Libraries value patron privacy. Yet a scan of current practices reveals uneven activation of the basic technology to secure web-based library systems. Encryption of data presented in online catalogs, discovery services, and other resources is essential to protect privacy. Without encryption, the content that patrons search for, view, or download is easily intercepted. These online streams of communications deserve the same protection granted to circulation records, but few libraries are taking even minimal steps to encrypt this data.
Secure communication on the web provides two important benefits:
- identifying the website authoritatively
- enabling encrypted communications between the user’s browser and the server that provides the resource
Encryption algorithms transform the data into a seemingly garbled form that, if intercepted, cannot be deciphered.
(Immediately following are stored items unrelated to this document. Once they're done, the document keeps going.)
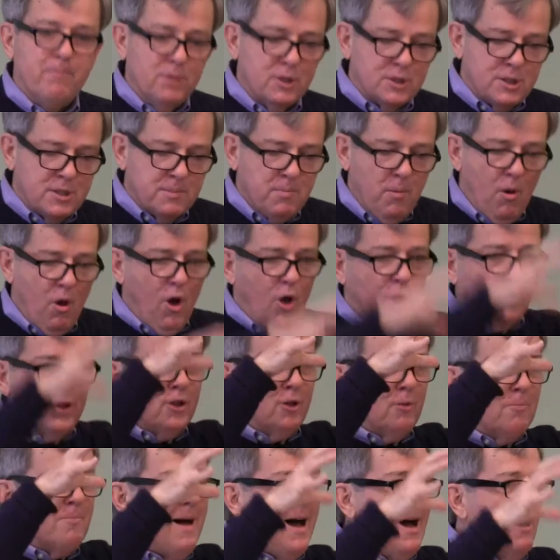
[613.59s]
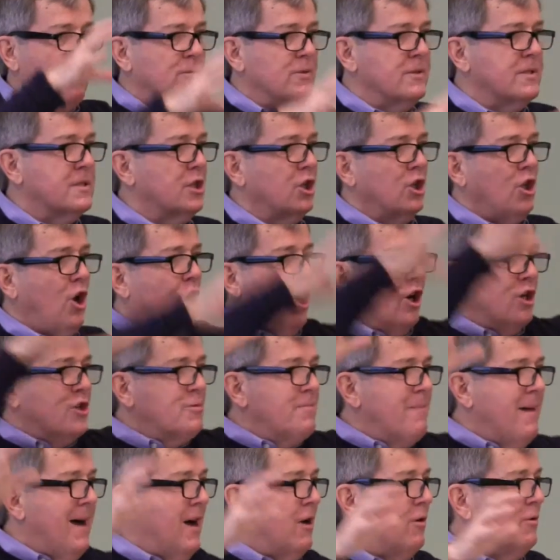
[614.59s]
Small little mounds,
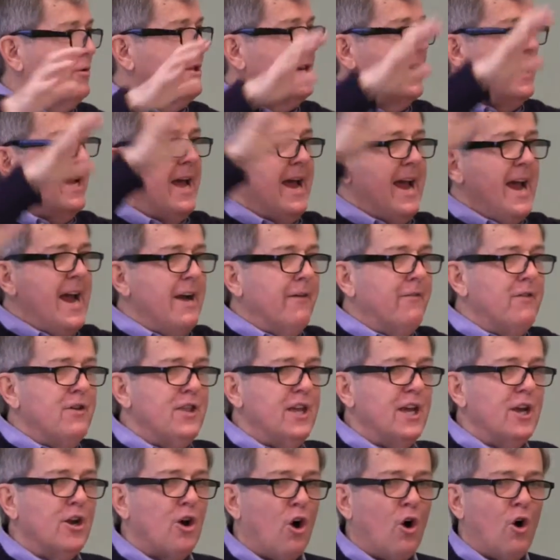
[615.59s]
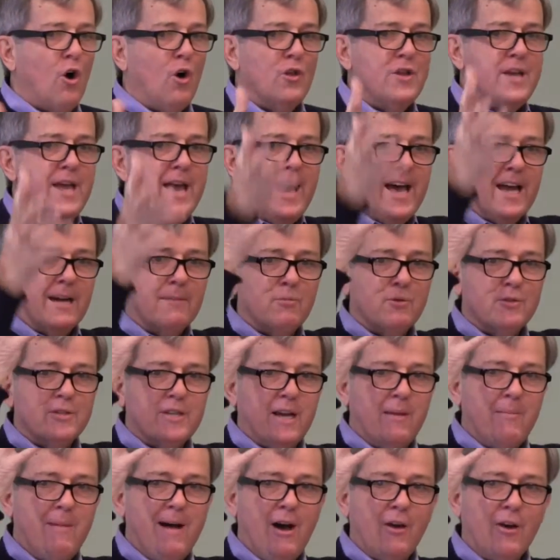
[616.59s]
large mounds, everything, and all the animals
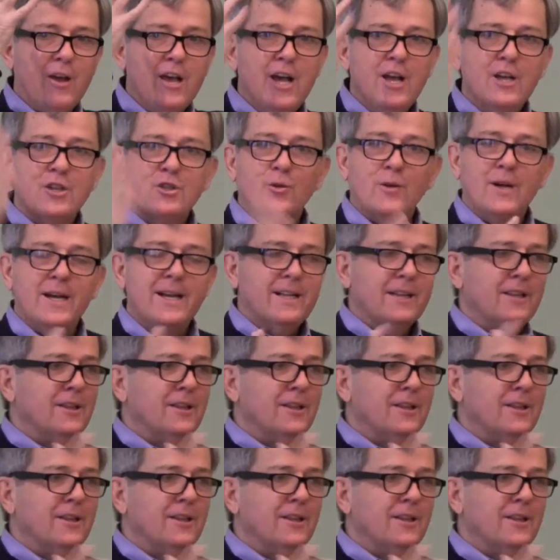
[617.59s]
come out. So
The use of a secure communication protocol (HTTPS) provides the best approach available today for protecting patron privacy. With HTTPS, a page remains encrypted from the time it is transmitted by the web server until it is displayed on the user’s browser. The information remains impervious to eavesdropping throughout its route, even if it passes through unsecured wireless networks or other points of vulnerability. The use of HTTPS has expanded from securing passwords and credit cards to all types of online services, and it is now widespread among commercial services, including Facebook, Twitter, and all Google services.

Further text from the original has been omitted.